The Dignity and Justice Fund anticipates disbursing its first funds in late 2022 or early 2023. These payments will initially go toward strategies that aim to reveal mercenary malware and safeguard possible targets, such as:
• Increasing field coordination and organizational capability for existing and emerging civil society cybersecurity advocacy groups.
• Assisting in the creation of standardized forensic techniques that adhere to evidentiary requirements to find and prove spyware penetration.
• Enabling civil society to collaborate more successfully with device makers, software developers, commercial security organizations, and other pertinent businesses to pinpoint and fix vulnerabilities.
• Raising awareness of the worldwide mercenary spyware market among investors, journalists, and policymakers.
• Increasing the ability of human rights defenders to spot and stop spyware assaults, including security audits for organizations with particularly serious network security risks.

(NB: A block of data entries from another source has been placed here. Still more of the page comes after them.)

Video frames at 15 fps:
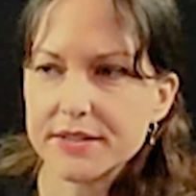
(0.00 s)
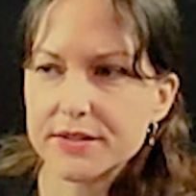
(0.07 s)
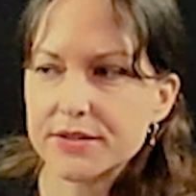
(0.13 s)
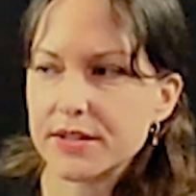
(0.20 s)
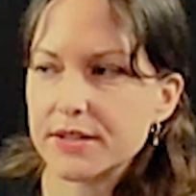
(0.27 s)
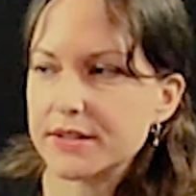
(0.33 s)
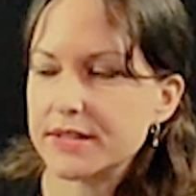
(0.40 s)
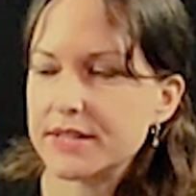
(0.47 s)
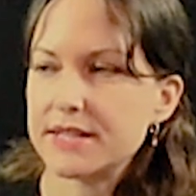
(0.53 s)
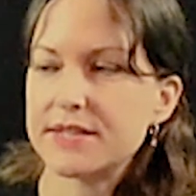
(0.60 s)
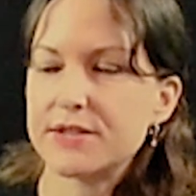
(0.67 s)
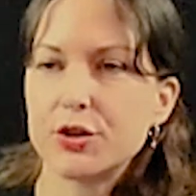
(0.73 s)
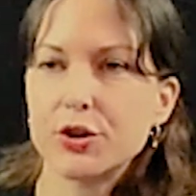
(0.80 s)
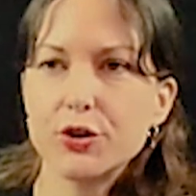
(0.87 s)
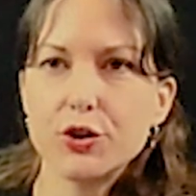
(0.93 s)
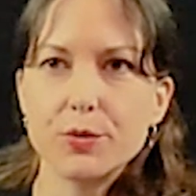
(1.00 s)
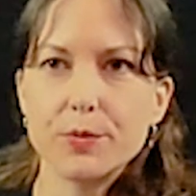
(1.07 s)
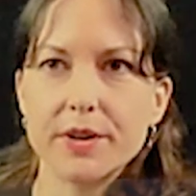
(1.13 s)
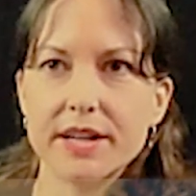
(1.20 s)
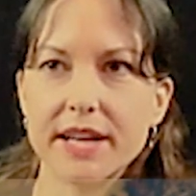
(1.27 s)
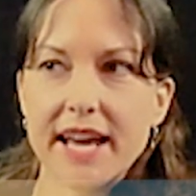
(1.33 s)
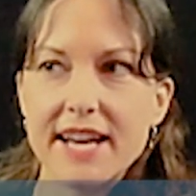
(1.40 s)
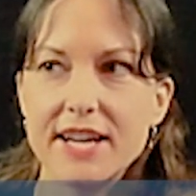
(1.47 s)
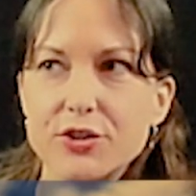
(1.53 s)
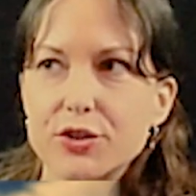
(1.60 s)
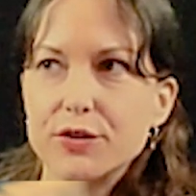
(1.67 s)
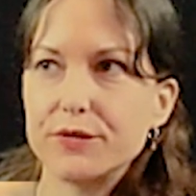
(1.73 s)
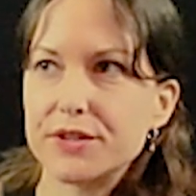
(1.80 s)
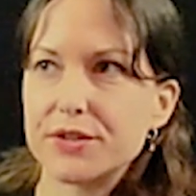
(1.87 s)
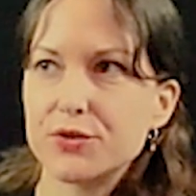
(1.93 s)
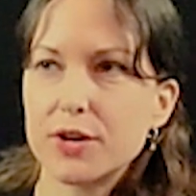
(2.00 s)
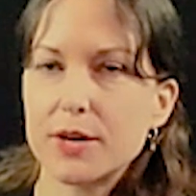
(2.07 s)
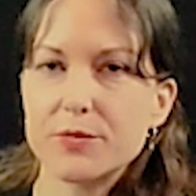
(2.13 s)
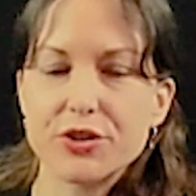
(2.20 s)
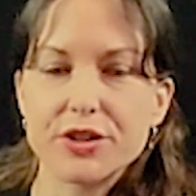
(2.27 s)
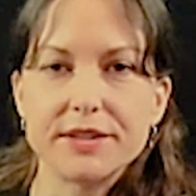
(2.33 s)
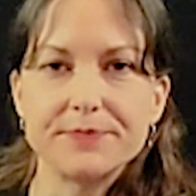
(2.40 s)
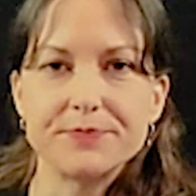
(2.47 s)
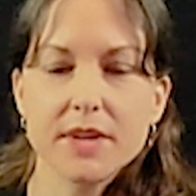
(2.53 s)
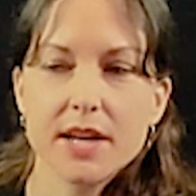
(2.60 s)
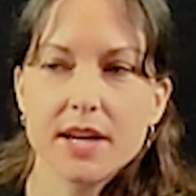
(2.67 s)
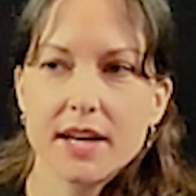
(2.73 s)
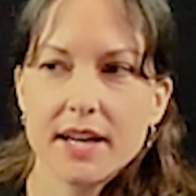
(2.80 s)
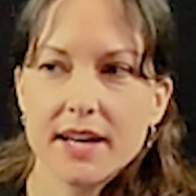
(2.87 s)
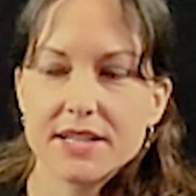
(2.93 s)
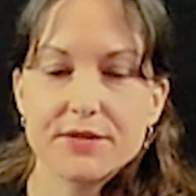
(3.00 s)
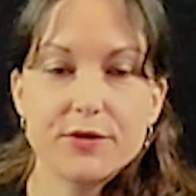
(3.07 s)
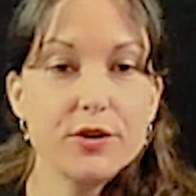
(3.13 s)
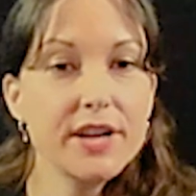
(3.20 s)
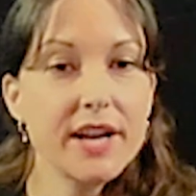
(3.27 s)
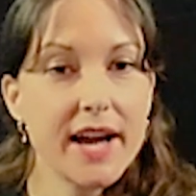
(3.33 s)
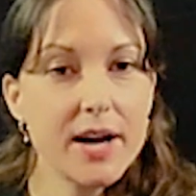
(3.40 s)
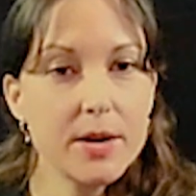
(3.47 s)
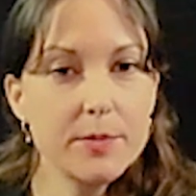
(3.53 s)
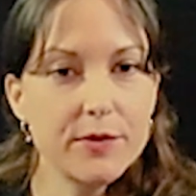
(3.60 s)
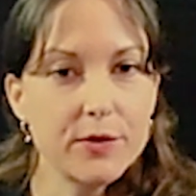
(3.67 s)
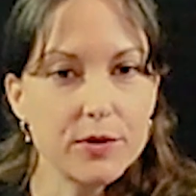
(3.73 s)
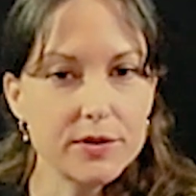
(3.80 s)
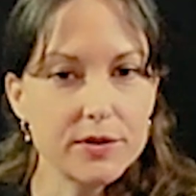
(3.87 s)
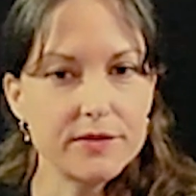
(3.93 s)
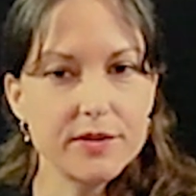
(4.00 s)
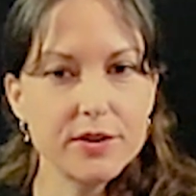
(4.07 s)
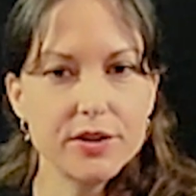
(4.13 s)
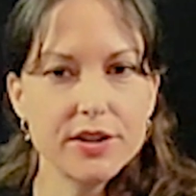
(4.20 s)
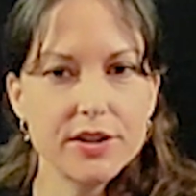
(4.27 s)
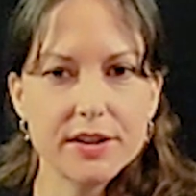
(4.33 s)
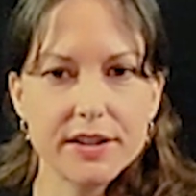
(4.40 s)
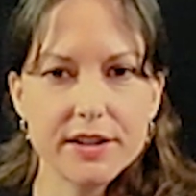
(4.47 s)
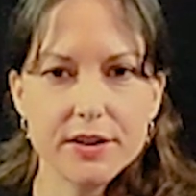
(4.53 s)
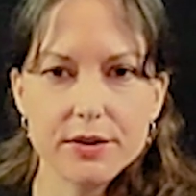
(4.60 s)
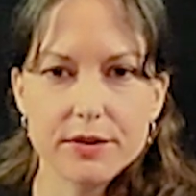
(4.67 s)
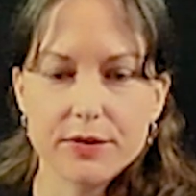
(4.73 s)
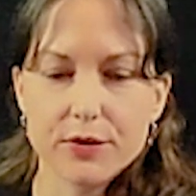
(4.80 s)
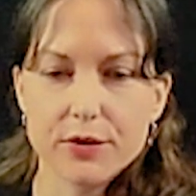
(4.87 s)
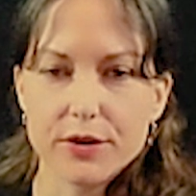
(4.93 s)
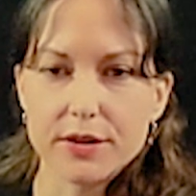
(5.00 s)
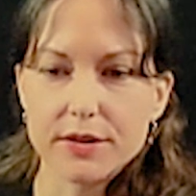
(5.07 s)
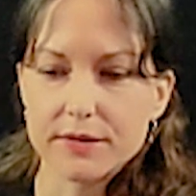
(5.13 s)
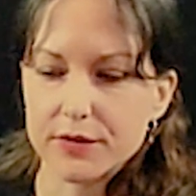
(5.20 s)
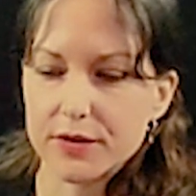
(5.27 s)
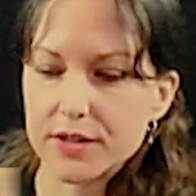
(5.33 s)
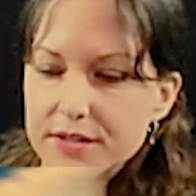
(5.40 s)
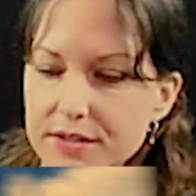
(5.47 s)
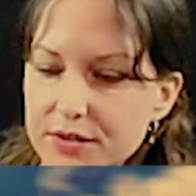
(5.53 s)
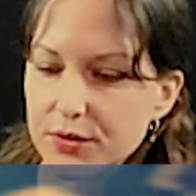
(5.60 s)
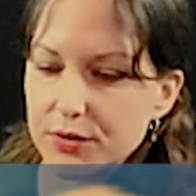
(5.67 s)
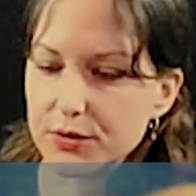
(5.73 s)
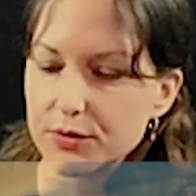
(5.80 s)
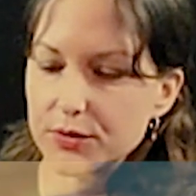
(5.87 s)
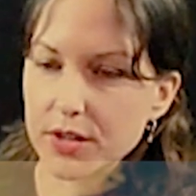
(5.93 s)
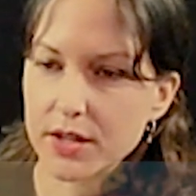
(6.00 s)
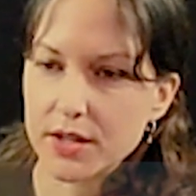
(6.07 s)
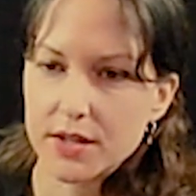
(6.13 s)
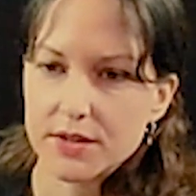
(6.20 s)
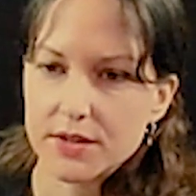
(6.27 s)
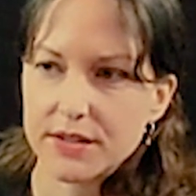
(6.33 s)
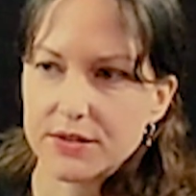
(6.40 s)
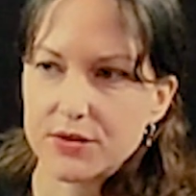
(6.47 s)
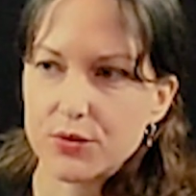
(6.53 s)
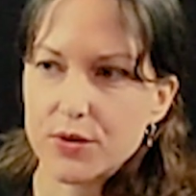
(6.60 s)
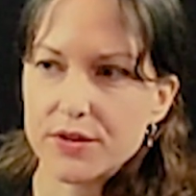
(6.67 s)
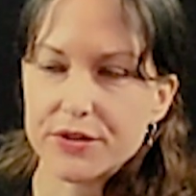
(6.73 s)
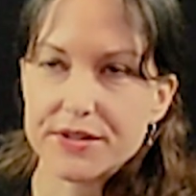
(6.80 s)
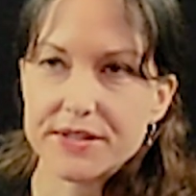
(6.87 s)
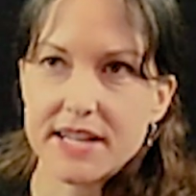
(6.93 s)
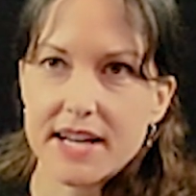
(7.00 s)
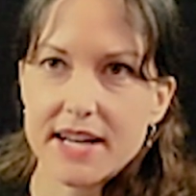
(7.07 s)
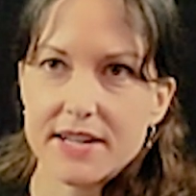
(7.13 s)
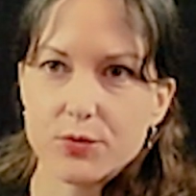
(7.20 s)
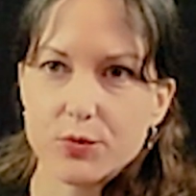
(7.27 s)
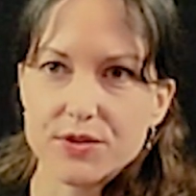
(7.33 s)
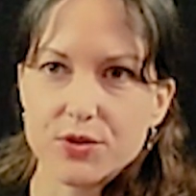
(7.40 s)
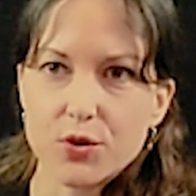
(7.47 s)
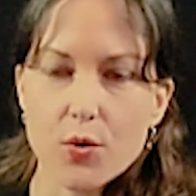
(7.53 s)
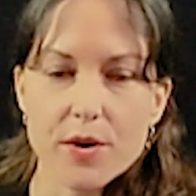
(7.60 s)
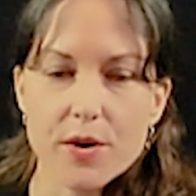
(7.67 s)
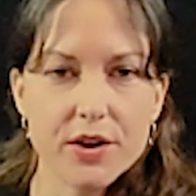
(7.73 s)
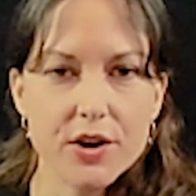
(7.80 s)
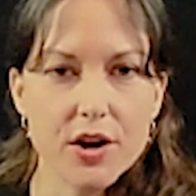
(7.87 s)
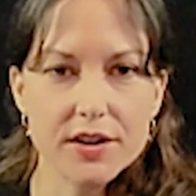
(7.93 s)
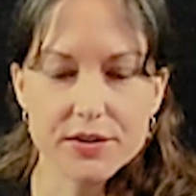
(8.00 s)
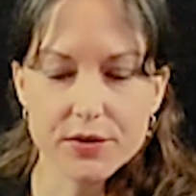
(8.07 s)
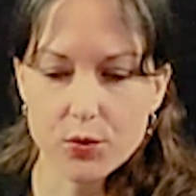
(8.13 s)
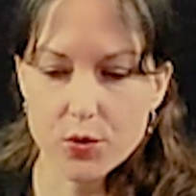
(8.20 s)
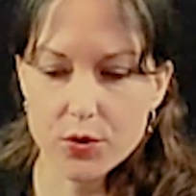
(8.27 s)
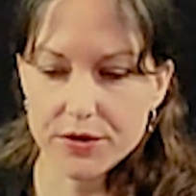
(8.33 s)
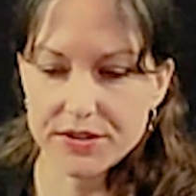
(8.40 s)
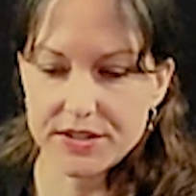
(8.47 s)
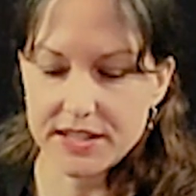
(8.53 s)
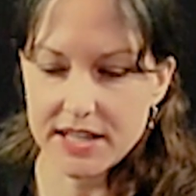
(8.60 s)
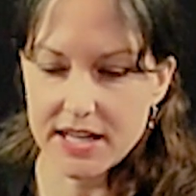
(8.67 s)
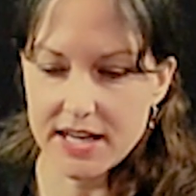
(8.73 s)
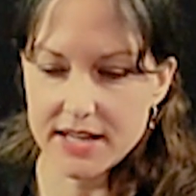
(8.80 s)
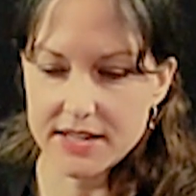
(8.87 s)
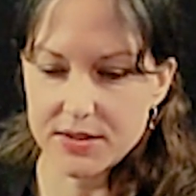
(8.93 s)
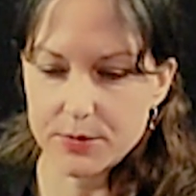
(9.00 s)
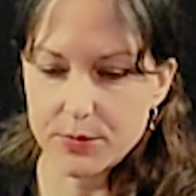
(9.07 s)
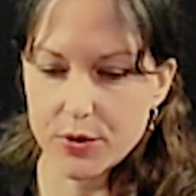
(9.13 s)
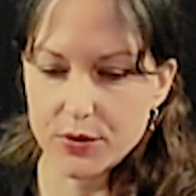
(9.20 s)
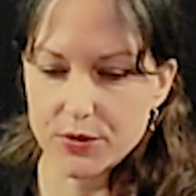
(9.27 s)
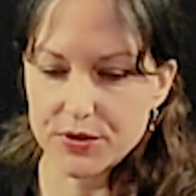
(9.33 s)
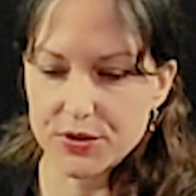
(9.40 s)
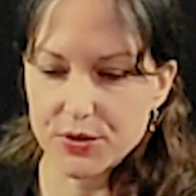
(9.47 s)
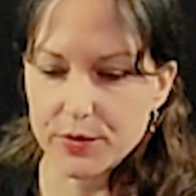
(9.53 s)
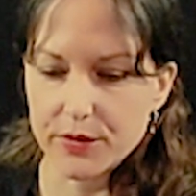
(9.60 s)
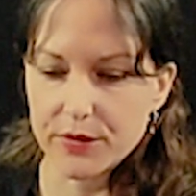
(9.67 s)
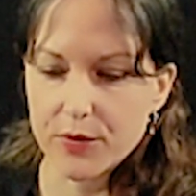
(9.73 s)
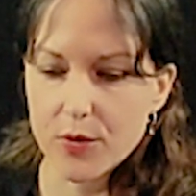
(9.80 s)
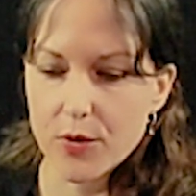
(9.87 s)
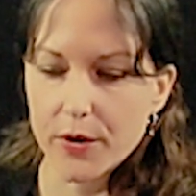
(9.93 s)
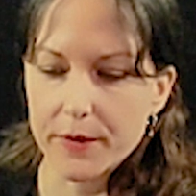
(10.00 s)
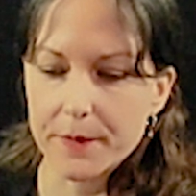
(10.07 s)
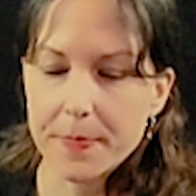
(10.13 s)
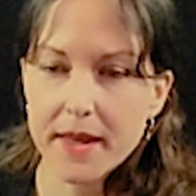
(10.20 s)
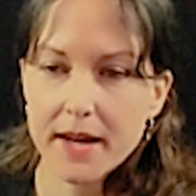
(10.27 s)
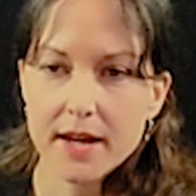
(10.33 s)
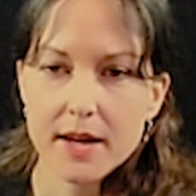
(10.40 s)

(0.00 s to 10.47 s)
It's this term, age of disruption, is very helpful and very clear for us to understand what's going on in the world today as opposed to before.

An impartial, international Technical Advisory Committee will provide guidance on The Dignity and Justice Fund’s grant-making strategy to investigate, monitor, and hold the advanced cyber weapons trade accountable. Initial participants are:
• Daniel Bedoya Arroyo, an analyst at Access Now’s digital security service platform
• Ron Deibert, a political science professor at the University of Toronto’s Munk School of Global Affairs & Public Policy and the head of the Citizen Lab
- Co-deputy director of The Engine Room Paola Mosso
• Rasha Abdul Rahim, Amnesty International’s director of Amnesty Tech
Head of Apple Security Engineering and Architecture Ivan Krsti
Ron Deibert, the director of the Citizen Lab, a research group at the University of Toronto, stated that there is “now undeniable evidence from the research of the Citizen Lab and other organizations that the mercenary surveillance industry is facilitating the spread of authoritarian practices and massive human rights abuses worldwide.” I commend Apple for creating this crucial funding, which will send a clear statement and support independent researchers and advocacy groups that hold mercenary spyware vendors accountable for the harms they are causing to innocent individuals.